It’s Thanksgiving eve, and it’s quiet in my house. While I’m home, feeling somewhat content, it’s a dramatically different experience this year. For the first time ever, I’ll celebrate this holiday with only one of my five children present. Everybody’s somewhere else this year.
But I’m not sad, not really. Syd asked me today, Are you okay, Mom? I know you’re probably sad… And as I answered her question, I realized that I was, indeed, content.
It surprises me; the greatest joy in my life is my family, all together. Tomorrow we’ll have a small Thanksgiving – only seven people. Syd reminded me that “small” for us is crowded for some, but seeing that we often have 19 crammed around the tables, this is definitely small. But small is still family and loved ones, and there’s a particular contentedness to embracing something different.
I think we have navigated so much sadness this year – death, loss, relationships ending – that at this juncture I am simply grateful to be present, to be mindful of the fragility of our existence, and to delight in the fact that my children are with loved ones, even though we are not here together.
And there is this immeasurable comfort, that we have added to the family one small, precious baby girl, who is the reason that several people are elsewhere this Thanksgiving. I have no intention of doing anything but celebrating that gift of grace.
So I will leave these words here, along with a few photographs; as I anticipated the different way my holiday would unfold, I decided to lean into the bits and pieces of joy that popped into my life throughout the day.

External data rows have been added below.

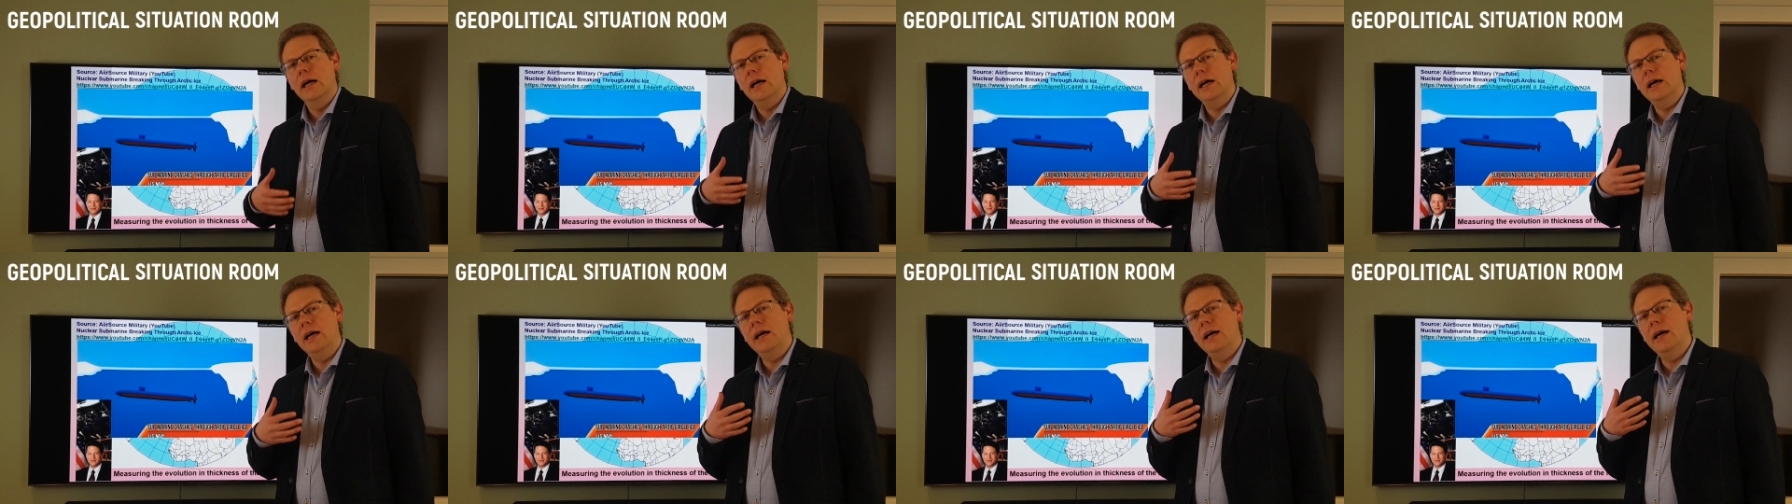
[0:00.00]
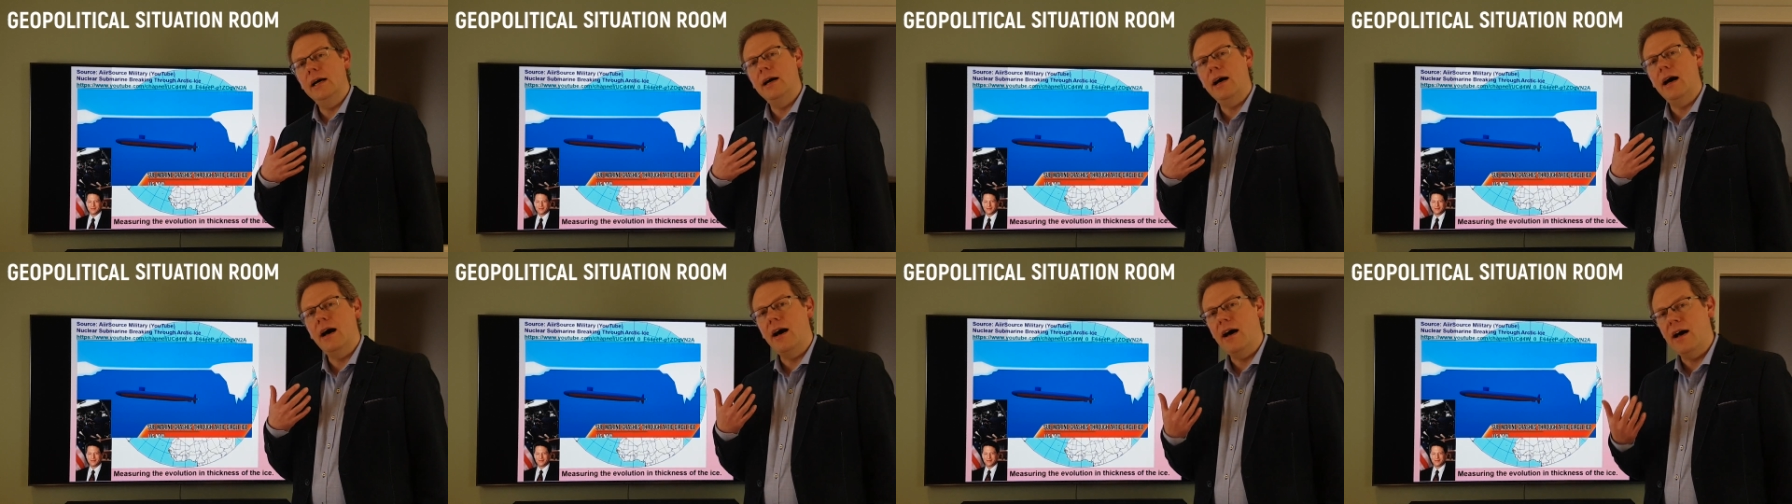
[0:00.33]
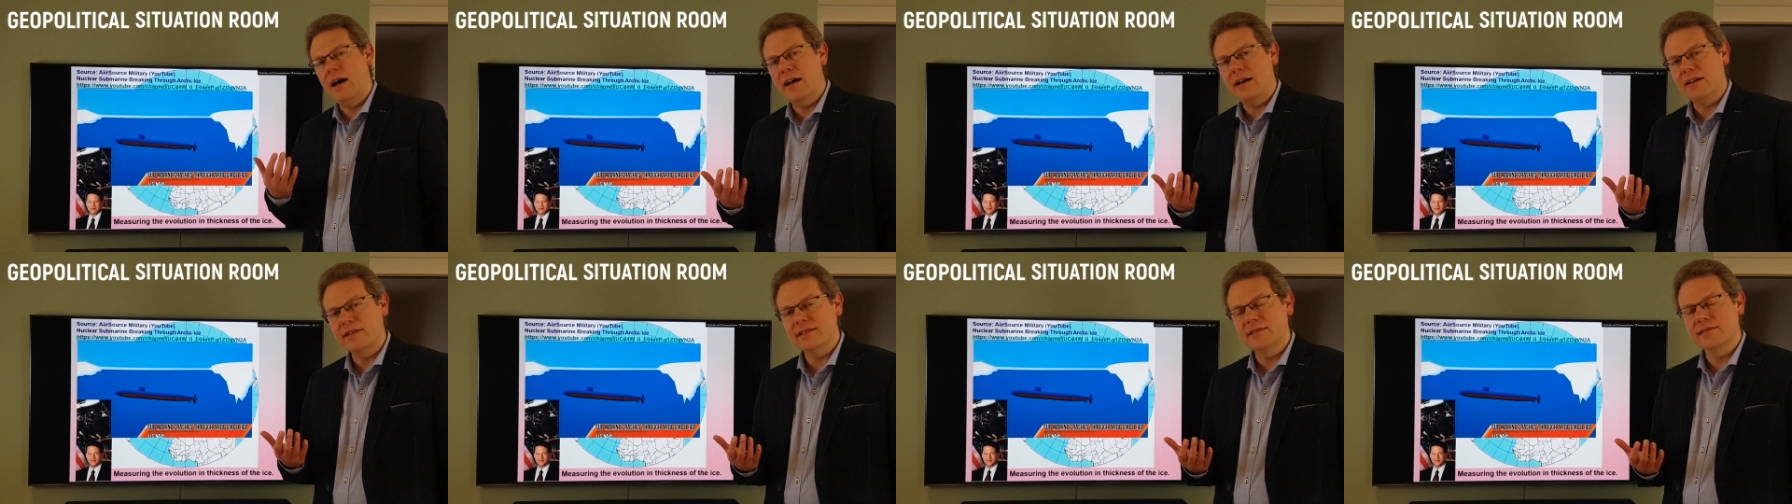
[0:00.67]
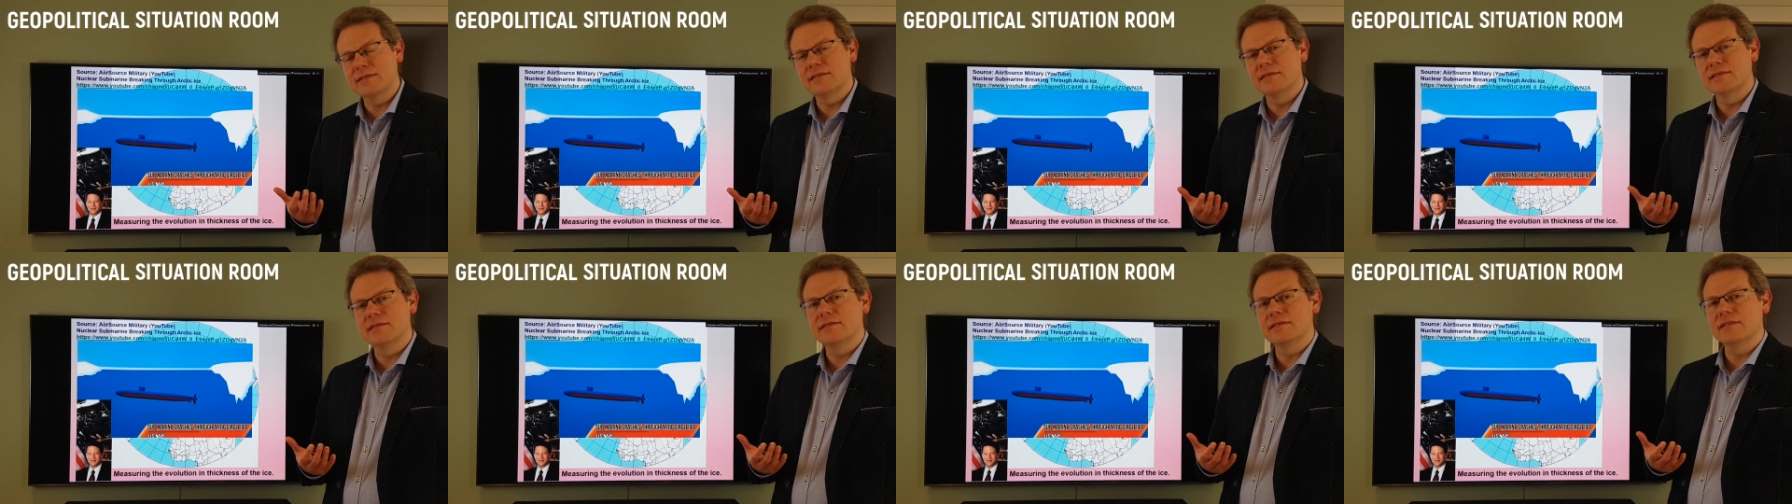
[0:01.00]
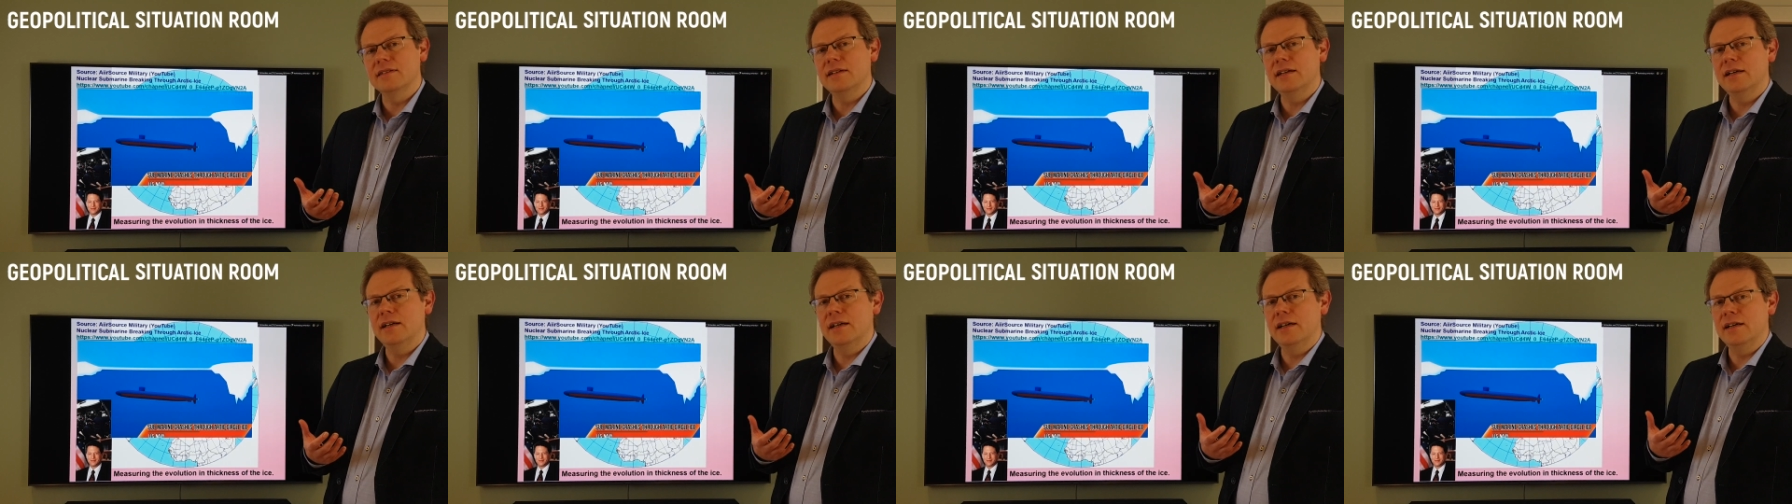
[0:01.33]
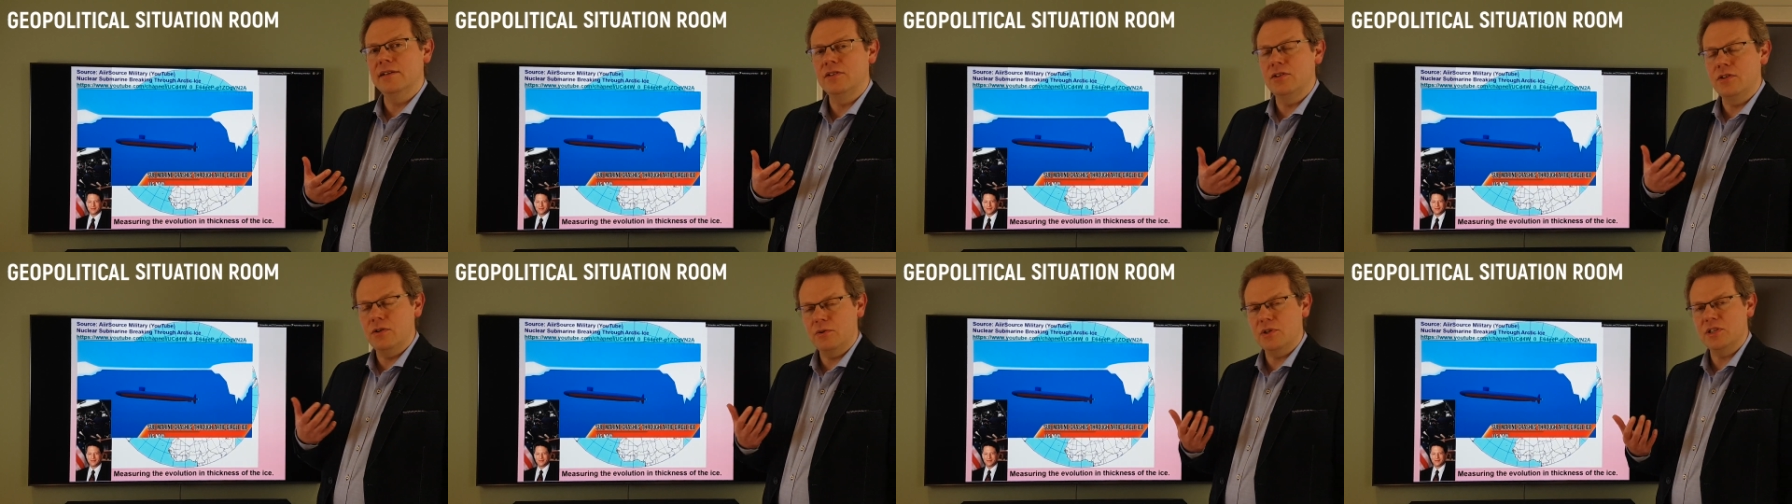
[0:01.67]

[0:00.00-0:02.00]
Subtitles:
asked the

The day began with a 7AM gathering of church people – our ‘Season Finale’ of morning worship, which we do on FB live five days a week. Some of my favorite people in all the world were part of today’s short time of singing and talking. I caught a photo on the church’s Instagram story and noticed my very unladylike stance at the piano. Upon further reflection, I realized that this is how I roll all the time. So be it; I play like a linebacker. I won’t apologize.
Special bonus: My mom and my eldest daughter at her workplace. She’ll kill me for posting the photo, but I do so to emphatically make the point that even sans makeup and in her work clothes, she is absolutely lovely. I enjoyed time with both of these delightful women today.
Spotted at Wegmans today: This vehicle. For reasons I can’t really go into right now, our creative team is looking for a similar car. If this one is yours, please contact me!
Somebody I know bought some AirPods, and then proceed to lose them. I found them today, and there was much rejoicing.
Finally, in a development that bodes well for the future, I discovered two important things about cheese today. First, there is this: SHREDDED CHEESE CONTAINS ADDITIVES. I think perhaps I had this knowledge stored in the recesses of my mind, but I’d forgotten. Armed with this information, I purchased blocks of cheese for tomorrow’s Mac and Cheese side dish.
Secondly: Did you know that you could shred cheese with your food processor? I DIDN’T. Armed with this knowledge, I spent the evening flinging bits and pieces of cheese all over the kitchen. It’s not an exact science; Tony, a friend, and I spent a few minutes hashing through the best way to shred cheese in a food processor. I engineered a workable solution that involved VERY chilled cubes of cheese, precise measurements (THREE CUBES AT A TIME), and my flattened palm.
It’s been a good day, full of moments of laughter, purpose, and love.